§ Your objective
Could you repeat the entries below exactly, but only from the line with "[0.00-0.90s]" through the line with "[10.80-11.70s]", and without any picture?

§ Exercise data
____________________
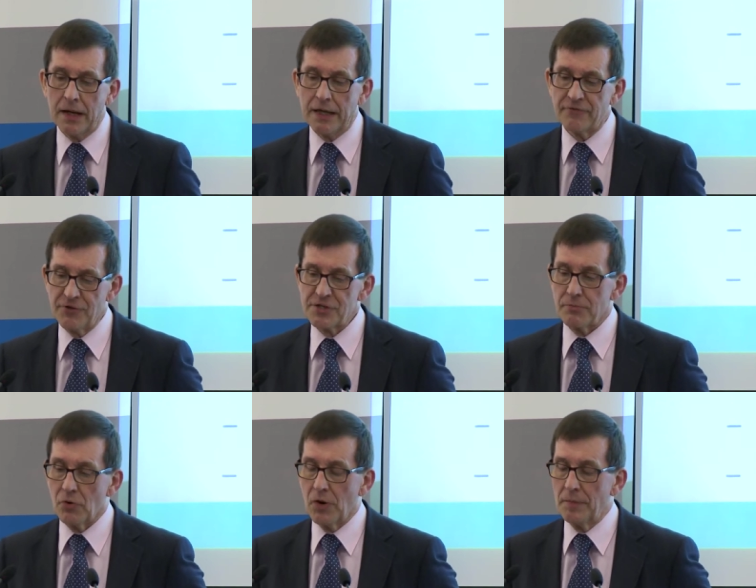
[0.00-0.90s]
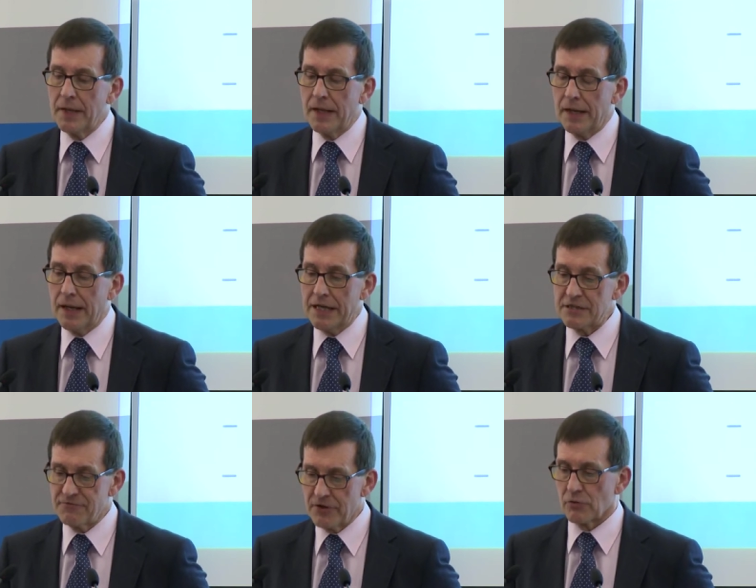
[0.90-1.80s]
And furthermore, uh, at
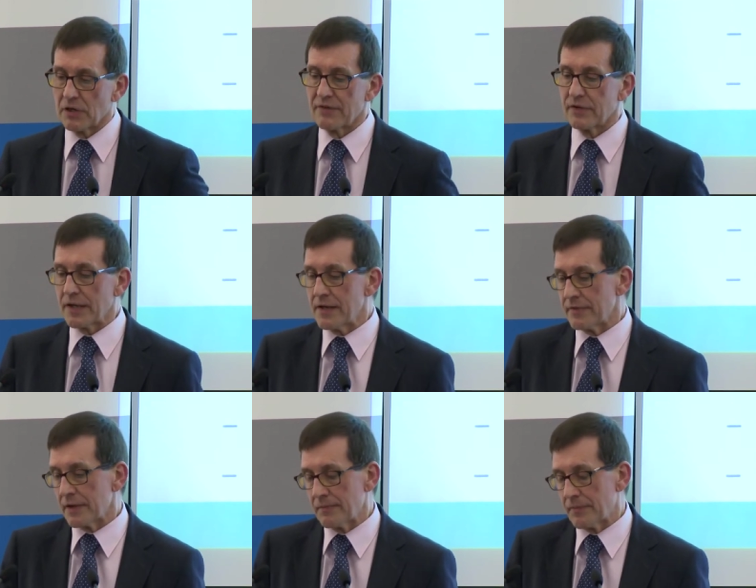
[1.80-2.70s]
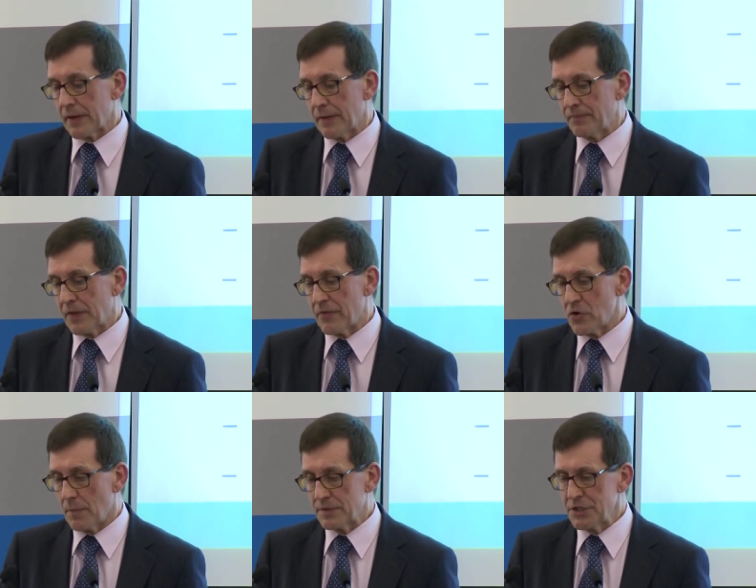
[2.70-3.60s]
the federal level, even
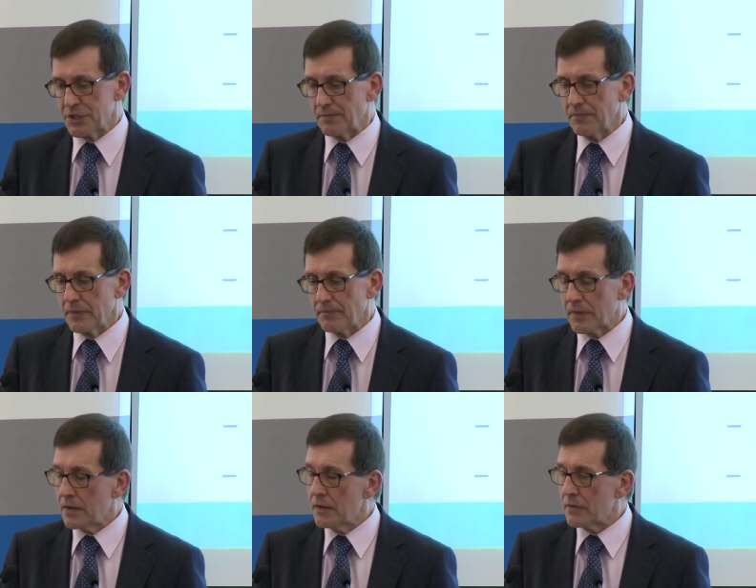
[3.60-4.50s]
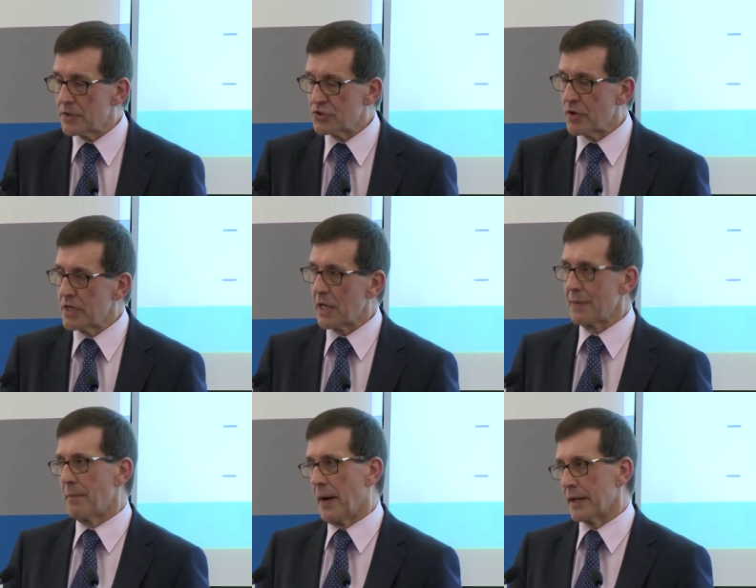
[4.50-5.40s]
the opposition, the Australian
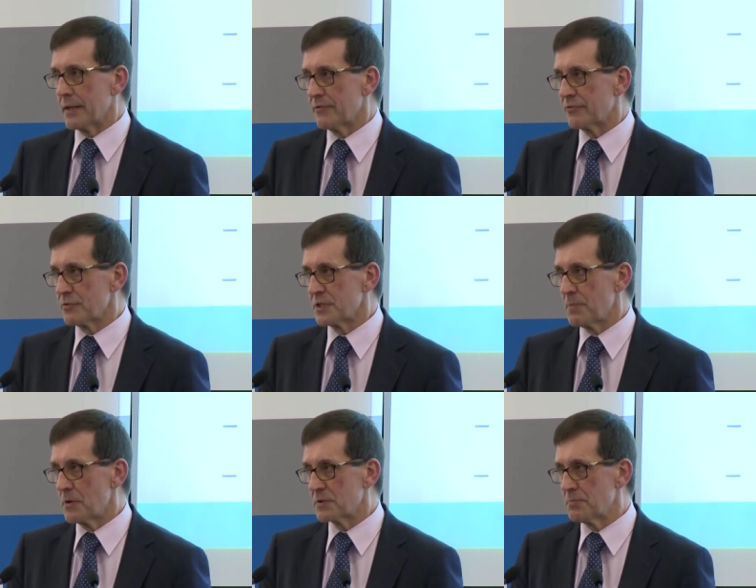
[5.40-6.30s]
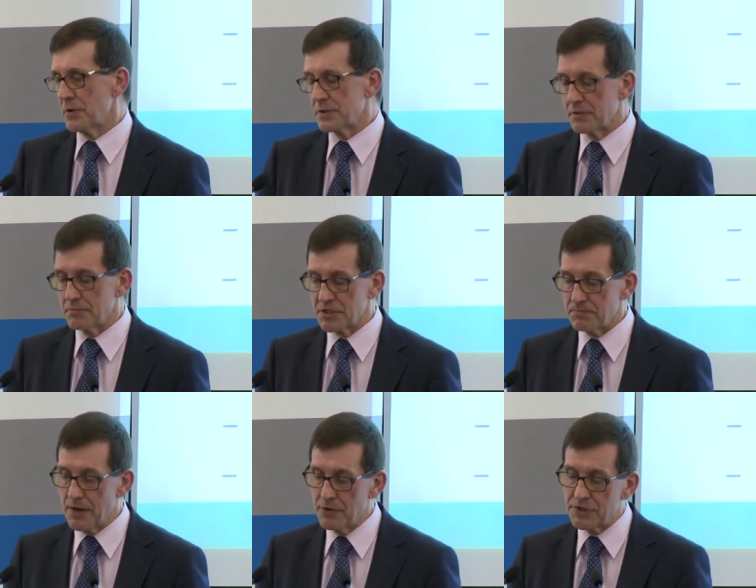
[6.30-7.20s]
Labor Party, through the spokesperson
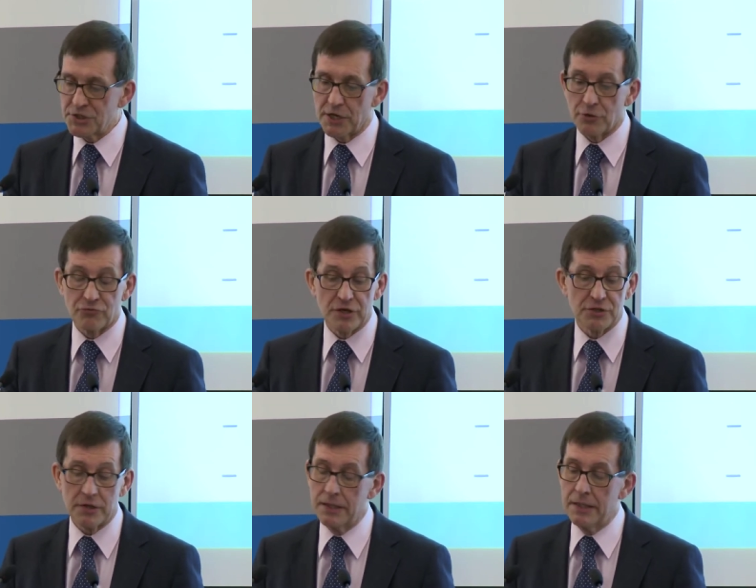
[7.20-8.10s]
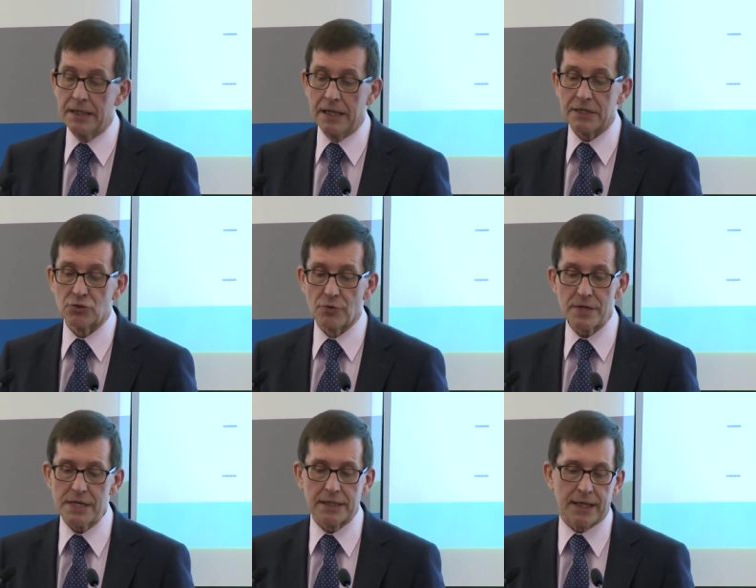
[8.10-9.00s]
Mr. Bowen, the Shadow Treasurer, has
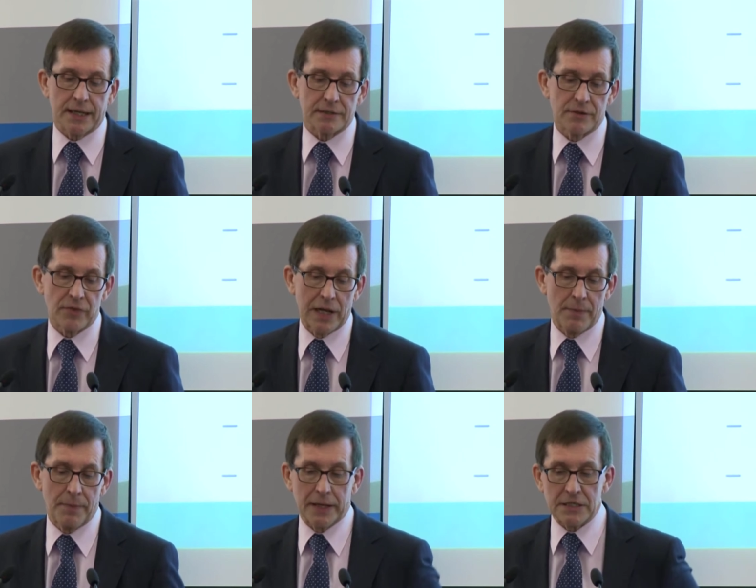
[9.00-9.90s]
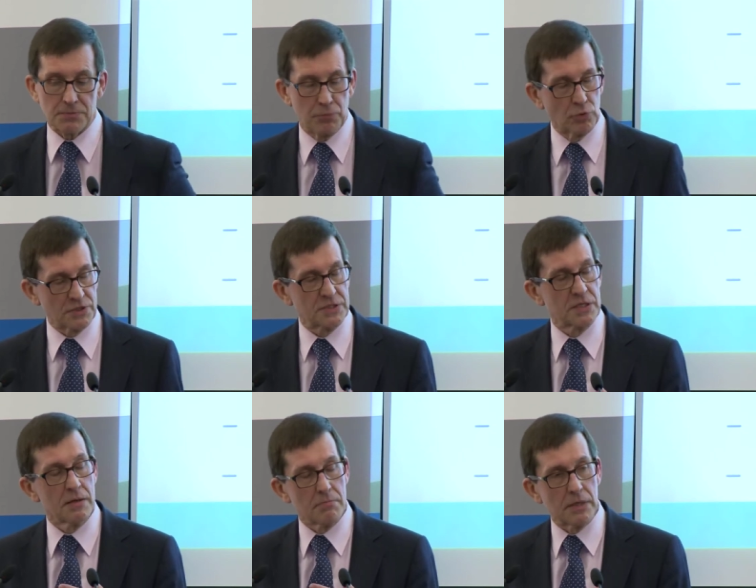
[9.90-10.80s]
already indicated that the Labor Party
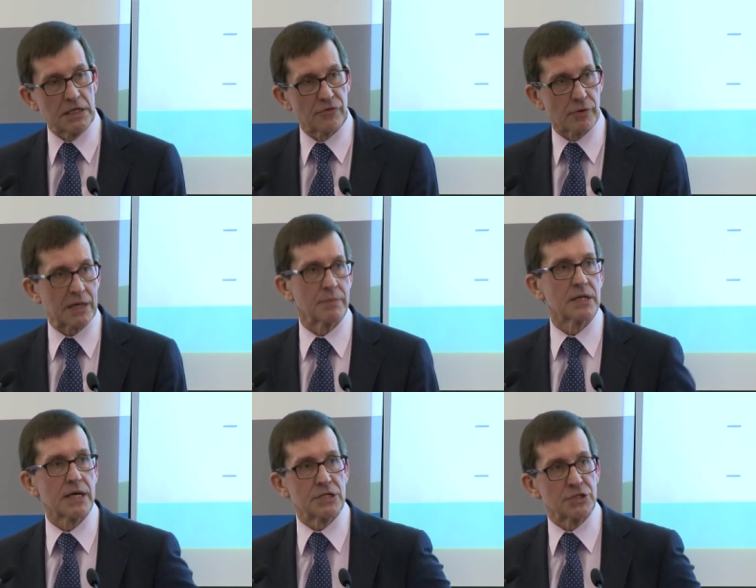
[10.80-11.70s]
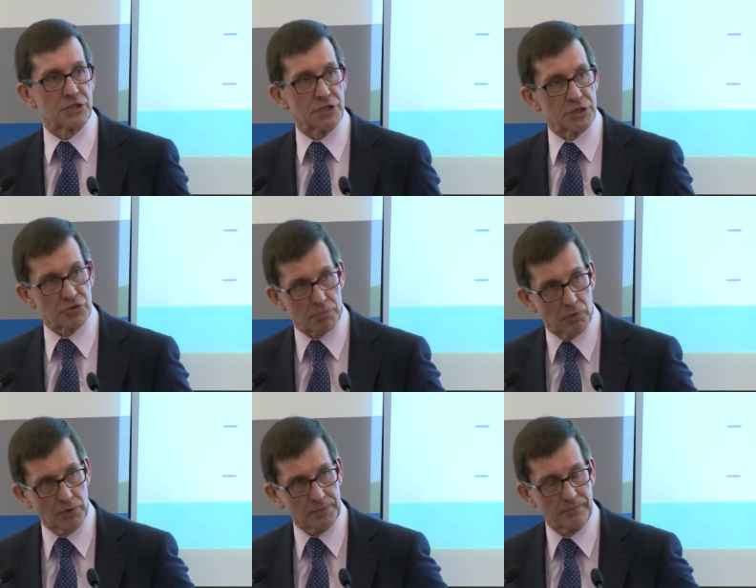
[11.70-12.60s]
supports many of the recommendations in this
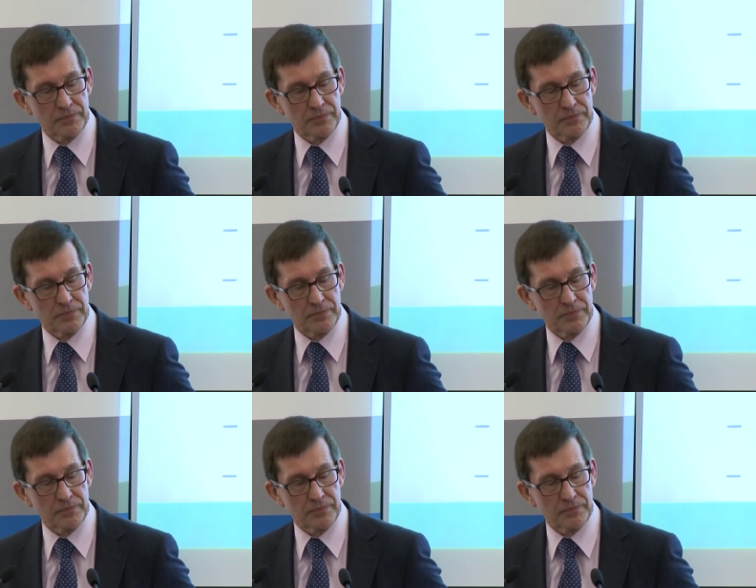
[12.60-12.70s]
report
____________________
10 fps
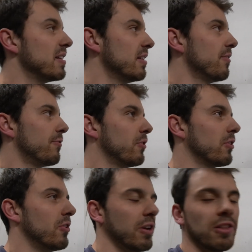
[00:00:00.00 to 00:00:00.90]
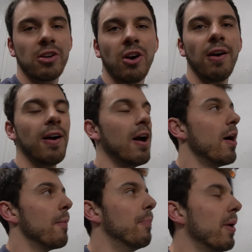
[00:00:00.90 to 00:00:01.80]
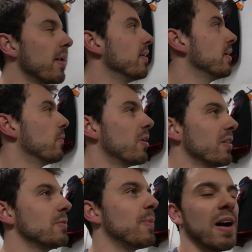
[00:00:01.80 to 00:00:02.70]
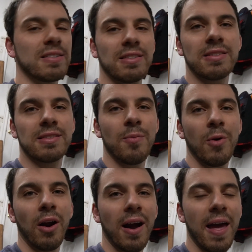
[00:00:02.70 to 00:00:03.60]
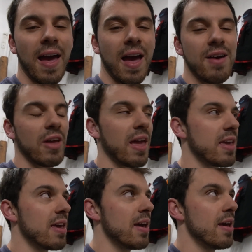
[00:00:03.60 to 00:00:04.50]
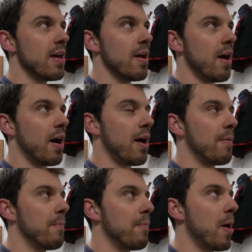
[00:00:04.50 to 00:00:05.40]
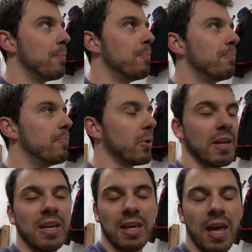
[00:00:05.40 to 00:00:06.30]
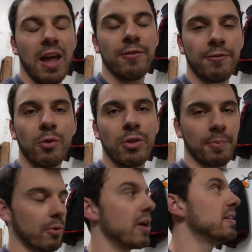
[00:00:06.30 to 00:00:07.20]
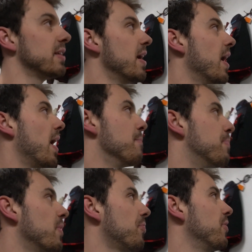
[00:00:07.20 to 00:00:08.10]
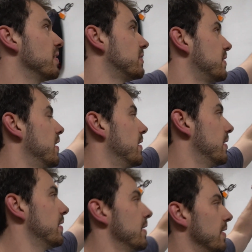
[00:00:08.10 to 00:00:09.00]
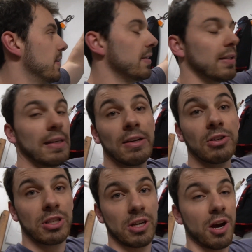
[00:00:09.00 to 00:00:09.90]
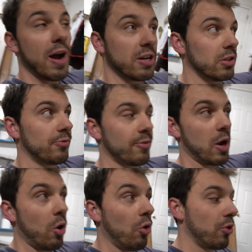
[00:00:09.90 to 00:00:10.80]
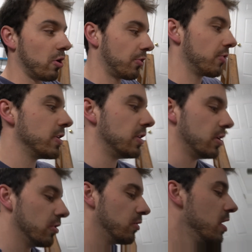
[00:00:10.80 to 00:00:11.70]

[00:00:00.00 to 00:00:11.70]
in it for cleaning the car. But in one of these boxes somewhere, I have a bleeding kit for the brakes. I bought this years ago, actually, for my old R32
____________________
§ Answer to this problem
[0.00-0.90s]
[0.90-1.80s]
And furthermore, uh, at
[1.80-2.70s]
[2.70-3.60s]
the federal level, even
[3.60-4.50s]
[4.50-5.40s]
the opposition, the Australian
[5.40-6.30s]
[6.30-7.20s]
Labor Party, through the spokesperson
[7.20-8.10s]
[8.10-9.00s]
Mr. Bowen, the Shadow Treasurer, has
[9.00-9.90s]
[9.90-10.80s]
already indicated that the Labor Party
[10.80-11.70s]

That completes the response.